KUALA KAPUAS/tabengan.com – Dinas Kesehatan (Dinkes) Kabupaten Kapuas menyampaikan hingga kini Kapuas belum dinyatakan Kejadian Luar Biasa (KLB) Campak Rubella.
“Kapuas belum dinyatakan KLB Campak Rubella, yang benar adalah Campak Klinis,” tegas Kepala Dinkes Kabupaten Kapuas Apendi akhir pekan tadi.
Dia menjelaskan, untuk hasil campak Rubella sendiri masih menunggu sampel darah yang bersangkutan melalui pemeriksaan di laboratarium Jakarta. Karena itu, untuk saat ini ditegaskan bahwa yang benar adalah Campak Klinis. Namun Campak Klinis inipun tidak boleh diabaikan karena sudah ada gejala mengarah ke Measles Rubella (MR).
Apendi berharap hasil KLB Klinis, sampel darah yang dikirim ke Jakarta hasilnya negatif mengalami Campak Rubella. Sementara, katanya, penyebutan KLB Campak Klinis sudah sesuai aturan dengan dasar yang kuat.
Sementara itu, Kabid P2P Tri Satyautami mengatakan, Campak Klinis bisa diindikatorkan, demam, muncul merah-merah, filek dan mata merah. Kemudian minimal ada lima orang, berkelompok lalu ada hubungan kontak penularan selama empat minggu (satu bulan). “Ini sudah bisa dikatakan KLB Campak Klinis,” kata Tri.
Kemudian, kata dia, hasil lab dinyatakan positif rubella, maka statusnya menjadi KLB Rubella. Jadi sekarang KLB Rubella tidak benar.
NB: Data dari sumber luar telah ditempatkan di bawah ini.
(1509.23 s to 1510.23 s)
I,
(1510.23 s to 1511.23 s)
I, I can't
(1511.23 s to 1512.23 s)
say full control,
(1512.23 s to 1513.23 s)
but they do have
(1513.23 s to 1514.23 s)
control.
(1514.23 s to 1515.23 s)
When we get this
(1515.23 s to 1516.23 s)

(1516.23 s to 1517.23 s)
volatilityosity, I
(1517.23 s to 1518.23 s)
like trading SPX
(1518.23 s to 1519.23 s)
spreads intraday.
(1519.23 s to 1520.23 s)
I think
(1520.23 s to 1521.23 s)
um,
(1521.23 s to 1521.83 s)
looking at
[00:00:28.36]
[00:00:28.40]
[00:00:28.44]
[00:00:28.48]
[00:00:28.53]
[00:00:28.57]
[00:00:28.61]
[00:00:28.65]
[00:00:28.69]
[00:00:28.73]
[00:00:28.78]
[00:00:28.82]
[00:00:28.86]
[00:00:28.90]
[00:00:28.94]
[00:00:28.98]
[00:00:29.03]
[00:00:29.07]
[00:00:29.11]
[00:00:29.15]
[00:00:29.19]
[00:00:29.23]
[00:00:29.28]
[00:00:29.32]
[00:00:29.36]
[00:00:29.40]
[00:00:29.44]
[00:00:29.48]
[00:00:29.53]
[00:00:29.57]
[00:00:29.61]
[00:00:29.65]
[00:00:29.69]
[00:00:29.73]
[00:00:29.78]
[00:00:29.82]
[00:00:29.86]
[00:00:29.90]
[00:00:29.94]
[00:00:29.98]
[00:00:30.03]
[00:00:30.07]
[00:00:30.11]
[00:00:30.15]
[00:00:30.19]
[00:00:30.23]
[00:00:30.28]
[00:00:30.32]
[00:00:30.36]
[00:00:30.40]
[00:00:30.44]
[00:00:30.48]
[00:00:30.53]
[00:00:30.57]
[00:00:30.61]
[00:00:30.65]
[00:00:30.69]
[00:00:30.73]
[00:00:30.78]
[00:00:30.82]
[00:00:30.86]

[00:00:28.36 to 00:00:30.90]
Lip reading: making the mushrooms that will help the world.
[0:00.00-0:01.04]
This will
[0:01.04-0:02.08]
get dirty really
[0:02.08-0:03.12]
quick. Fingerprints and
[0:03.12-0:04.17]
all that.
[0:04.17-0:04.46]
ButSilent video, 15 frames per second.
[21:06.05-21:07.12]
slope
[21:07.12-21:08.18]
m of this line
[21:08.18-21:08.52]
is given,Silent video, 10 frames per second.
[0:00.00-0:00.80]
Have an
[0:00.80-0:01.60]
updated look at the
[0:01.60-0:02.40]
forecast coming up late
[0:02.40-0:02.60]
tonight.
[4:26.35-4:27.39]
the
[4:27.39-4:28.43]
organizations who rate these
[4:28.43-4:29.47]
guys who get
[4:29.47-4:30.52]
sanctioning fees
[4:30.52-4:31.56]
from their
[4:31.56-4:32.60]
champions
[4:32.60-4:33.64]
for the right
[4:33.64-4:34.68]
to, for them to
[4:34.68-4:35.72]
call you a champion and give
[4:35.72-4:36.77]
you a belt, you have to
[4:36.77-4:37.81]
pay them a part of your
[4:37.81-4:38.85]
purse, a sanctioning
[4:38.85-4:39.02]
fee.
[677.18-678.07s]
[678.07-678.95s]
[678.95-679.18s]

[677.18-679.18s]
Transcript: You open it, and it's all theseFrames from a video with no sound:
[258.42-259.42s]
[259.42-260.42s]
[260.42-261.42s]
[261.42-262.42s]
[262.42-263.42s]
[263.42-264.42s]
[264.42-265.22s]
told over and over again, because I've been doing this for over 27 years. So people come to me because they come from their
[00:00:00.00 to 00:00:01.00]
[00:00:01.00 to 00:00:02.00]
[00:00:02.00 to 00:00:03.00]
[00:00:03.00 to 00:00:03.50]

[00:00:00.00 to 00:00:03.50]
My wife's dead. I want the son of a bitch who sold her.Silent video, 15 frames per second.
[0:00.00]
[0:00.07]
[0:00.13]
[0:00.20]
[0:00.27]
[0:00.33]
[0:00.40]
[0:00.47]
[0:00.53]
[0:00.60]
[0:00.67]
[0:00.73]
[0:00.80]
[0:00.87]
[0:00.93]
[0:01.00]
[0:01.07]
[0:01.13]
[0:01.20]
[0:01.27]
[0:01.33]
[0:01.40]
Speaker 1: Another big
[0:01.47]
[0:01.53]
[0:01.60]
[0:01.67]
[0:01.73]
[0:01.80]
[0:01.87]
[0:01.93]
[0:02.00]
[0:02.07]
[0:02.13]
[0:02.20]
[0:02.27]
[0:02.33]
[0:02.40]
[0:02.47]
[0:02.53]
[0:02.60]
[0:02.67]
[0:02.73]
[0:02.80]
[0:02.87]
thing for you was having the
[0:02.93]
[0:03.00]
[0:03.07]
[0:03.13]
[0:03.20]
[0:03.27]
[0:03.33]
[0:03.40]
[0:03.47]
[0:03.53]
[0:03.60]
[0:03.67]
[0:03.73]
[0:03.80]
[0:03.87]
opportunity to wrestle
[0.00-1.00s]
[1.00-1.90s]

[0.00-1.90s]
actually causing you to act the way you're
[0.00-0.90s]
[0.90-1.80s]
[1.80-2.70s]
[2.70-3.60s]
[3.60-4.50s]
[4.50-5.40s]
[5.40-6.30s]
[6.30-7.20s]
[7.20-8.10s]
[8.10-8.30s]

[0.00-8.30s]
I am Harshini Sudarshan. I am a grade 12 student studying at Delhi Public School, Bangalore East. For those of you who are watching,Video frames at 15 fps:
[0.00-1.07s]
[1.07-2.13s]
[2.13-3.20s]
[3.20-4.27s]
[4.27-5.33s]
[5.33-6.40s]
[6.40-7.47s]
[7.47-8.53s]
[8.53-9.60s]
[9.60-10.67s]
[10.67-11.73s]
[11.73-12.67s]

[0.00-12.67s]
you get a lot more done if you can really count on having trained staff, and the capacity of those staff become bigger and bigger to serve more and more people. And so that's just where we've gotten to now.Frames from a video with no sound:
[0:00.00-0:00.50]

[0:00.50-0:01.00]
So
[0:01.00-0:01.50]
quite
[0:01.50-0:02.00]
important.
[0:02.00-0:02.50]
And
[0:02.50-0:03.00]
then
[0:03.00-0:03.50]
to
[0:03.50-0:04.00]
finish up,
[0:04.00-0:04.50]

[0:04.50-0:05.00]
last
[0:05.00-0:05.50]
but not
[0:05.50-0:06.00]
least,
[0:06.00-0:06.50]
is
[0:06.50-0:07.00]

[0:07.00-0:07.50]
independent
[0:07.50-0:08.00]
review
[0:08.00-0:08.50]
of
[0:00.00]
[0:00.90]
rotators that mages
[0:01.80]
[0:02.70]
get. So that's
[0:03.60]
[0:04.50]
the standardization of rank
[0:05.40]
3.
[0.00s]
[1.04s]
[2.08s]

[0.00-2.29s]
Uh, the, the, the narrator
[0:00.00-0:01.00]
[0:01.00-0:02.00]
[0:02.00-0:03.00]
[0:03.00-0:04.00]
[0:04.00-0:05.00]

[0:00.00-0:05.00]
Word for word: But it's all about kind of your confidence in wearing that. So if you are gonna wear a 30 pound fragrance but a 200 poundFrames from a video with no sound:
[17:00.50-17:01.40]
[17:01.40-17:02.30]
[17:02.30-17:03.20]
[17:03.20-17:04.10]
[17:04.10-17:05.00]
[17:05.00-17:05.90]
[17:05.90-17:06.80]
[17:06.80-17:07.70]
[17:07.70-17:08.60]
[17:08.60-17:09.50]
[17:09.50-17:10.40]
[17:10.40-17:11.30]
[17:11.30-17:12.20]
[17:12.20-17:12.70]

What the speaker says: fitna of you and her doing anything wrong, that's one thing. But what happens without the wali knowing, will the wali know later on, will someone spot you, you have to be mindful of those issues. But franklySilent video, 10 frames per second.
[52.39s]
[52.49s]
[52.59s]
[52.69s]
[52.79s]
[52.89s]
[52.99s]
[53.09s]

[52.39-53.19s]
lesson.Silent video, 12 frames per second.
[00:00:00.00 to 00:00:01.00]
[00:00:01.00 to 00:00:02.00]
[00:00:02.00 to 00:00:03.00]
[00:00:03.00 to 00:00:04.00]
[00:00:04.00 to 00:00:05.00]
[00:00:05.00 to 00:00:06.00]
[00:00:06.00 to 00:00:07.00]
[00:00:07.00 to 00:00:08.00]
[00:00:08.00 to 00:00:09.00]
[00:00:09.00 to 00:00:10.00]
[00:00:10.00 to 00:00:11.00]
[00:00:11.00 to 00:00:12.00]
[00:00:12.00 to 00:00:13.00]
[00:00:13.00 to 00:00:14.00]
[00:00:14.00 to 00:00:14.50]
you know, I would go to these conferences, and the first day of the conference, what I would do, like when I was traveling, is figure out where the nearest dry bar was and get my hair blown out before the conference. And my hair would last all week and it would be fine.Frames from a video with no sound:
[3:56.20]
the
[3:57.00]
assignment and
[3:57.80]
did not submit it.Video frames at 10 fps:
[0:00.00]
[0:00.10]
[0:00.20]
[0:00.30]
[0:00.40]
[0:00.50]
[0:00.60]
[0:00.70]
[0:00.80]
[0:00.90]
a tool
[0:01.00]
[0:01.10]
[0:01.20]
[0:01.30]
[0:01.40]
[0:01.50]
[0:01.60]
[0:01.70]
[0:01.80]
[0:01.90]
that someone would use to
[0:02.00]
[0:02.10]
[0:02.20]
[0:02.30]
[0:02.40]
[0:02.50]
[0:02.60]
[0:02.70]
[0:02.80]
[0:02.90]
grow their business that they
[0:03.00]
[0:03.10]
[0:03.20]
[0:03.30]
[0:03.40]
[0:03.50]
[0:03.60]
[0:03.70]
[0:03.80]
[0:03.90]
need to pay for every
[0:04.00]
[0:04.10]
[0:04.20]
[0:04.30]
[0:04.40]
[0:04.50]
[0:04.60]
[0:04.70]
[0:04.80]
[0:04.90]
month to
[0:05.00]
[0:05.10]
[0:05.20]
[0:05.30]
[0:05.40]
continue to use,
Memang ada masyarakat yang dinyatakan positif Campak Klinis dan Rubella, tapi hanya ada beberapa, sementara Campak Klinis jumlahnya 49 orang.
Minimalisir Dampak
Sementara itu, Plt Kepala Dinkes Provinsi Kalteng Yayuk Indriati mengatakan, saat ini pihaknya sedang fokus untuk meminimalisir dampak yang terjadi di Kabupaten Kapuas.
“Sampai Sabtu kemarin, data kita masih berada di angka 50 pasien dan ini cukup memprihatinkan, karena terkena kepada seorang perempuan usia remaja 18 tahun dan ibu hamil. Ini sedang dalam observasi sejauh mana dampak yang diterima oleh mereka yang ada di sana,” ujarnya, di Palangka Raya, Senin (17/9).
Ia berharap tindakan-tindakan yang telah diambil dapat meminimalisir dan tidak lagi menyebar ke masyarakat. “Semoga edukasi yang telah disampaikan petugas bisa dipahami dengan baik oleh masyarakat,” imbuhnya.
Ia menjelaskan, bentuk preventif dari penyebaran campak dan MR ini adalah dengan melakukan imunisasi, dimana untuk Provinsi Kalteng, sudah mencapai angka 55 persen dari target.
Sesuai prosedur untuk penanganan KLB campak, para penderita akan diobati sesuai dengan keluhan yang ada. “Sedangkan untuk mengobati penyakitnya tidak ada, untuk menghilangkan virus dengan obat anti virus campak itu tidak ada, yang ada hanya dicegah saja, yaitu dengan imunisasi agar tidak terkena. Apabila sudah terkena, maka tidak ada obatnya, kita hanya bisa meningkatkan daya tahan tubuh,” ungkapnya.
Karena itu, kata Yayuk, pengobatan dilakukan pada bagian-bagian yang terserang virus saja. “Kalau kena mata, matanya diobati, kalau panas, panasnya kita obati, apabila kena ke jaringan mulut kita kasih salep. Kemudian dengan meningkatkan asupan gizi, memperbanyak istirahat agar cepat naik daya tubuhnya, supaya bisa mengeliminasi efek virus ini,” jelasnya.
Menurut dia yang dikhawatirkan kalau dampak ini diketahui terlambat, sehingga virus ini telah jauh masuk ke organ yang lebih dalam, seperti paru-paru dan menyebabkan radang paru-paru dan masuk ke jaringan otak, sehingga bisa menyebabkan radang di selaput otak. “Biasanya angka kematian yang disebabkan campak, disebabkan oleh keterlambatan yang seperti ini,” jelasnya.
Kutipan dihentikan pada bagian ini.